But as the attacks on the NEB mount, some groups are rushing to the board’s defence. Nationalists such as Barlow are outraged by what they see as a giveaway of Canadian resources without establishing reserves for future Canadians. She says that her 16,000-member group would like to see the original powers of the NEB reaffirmed so that it can protect the ability of Canadians to control their own natural resources. “The benefit-cost test is the sole tool it has to stop the exploitation of our natural gas.”

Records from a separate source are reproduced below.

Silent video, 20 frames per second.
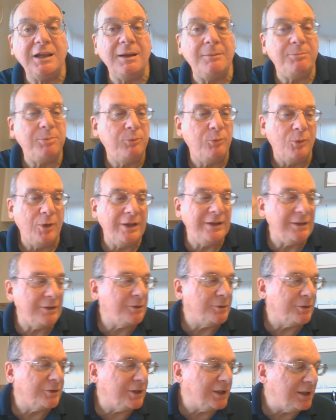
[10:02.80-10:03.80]
up one
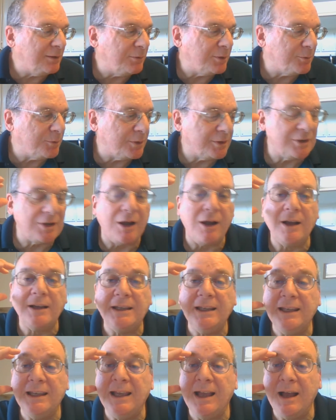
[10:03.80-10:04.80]
other thing when we're
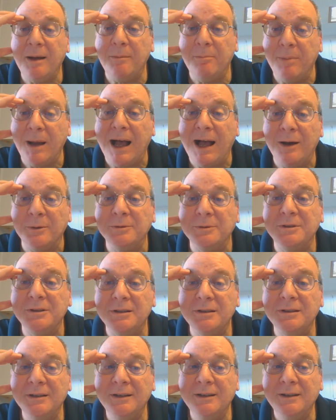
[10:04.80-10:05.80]
talking about
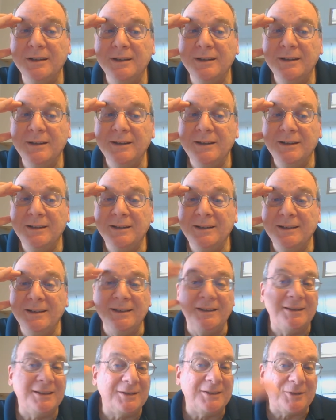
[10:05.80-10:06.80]

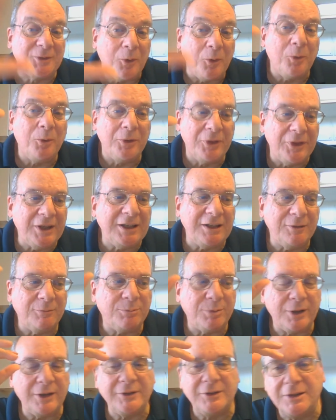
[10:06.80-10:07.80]
this whole thing of
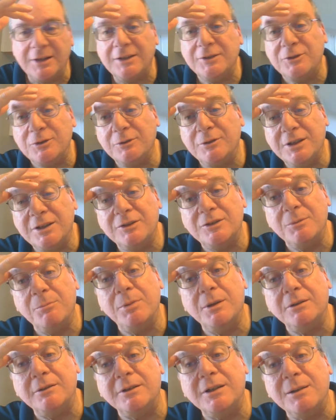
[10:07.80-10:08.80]
presidential
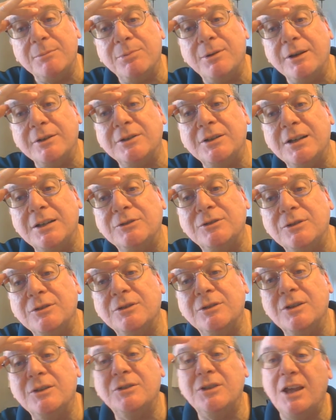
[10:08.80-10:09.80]
disability, presidential
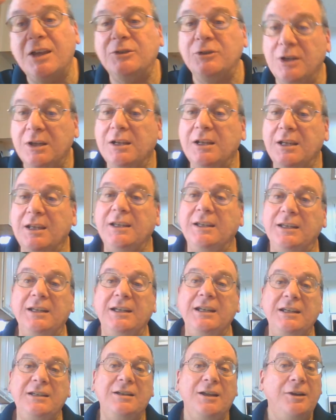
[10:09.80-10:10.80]
succession. You
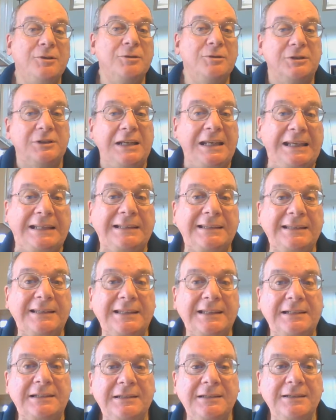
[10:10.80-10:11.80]
need to understand
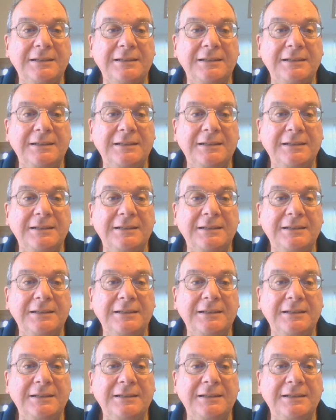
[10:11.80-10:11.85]
that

And the Ontario government and natural-gas distribution companies are concerned that doing away with the benefit-cost test could eventually lead to a supply shortage for eastern Canadian natural-gas consumers. Said Robert Martin, president and chief-executive officer of Torontobased Consumers’ Gas Co. Ltd., which serves over one million customers in Ontario, western Quebec and northern New York state: “Emasculating the NEB by taking away the benefit-cost test would not be in the public’s best interests.” Added Ontario Energy Minister Lyn McLeod: “Without the test, it remains to be seen whether the NEB can live up to its mandate.” But with Priddle’s belief in the free market now dominating the NEB, the future of the benefit-cost test is clearly in doubt.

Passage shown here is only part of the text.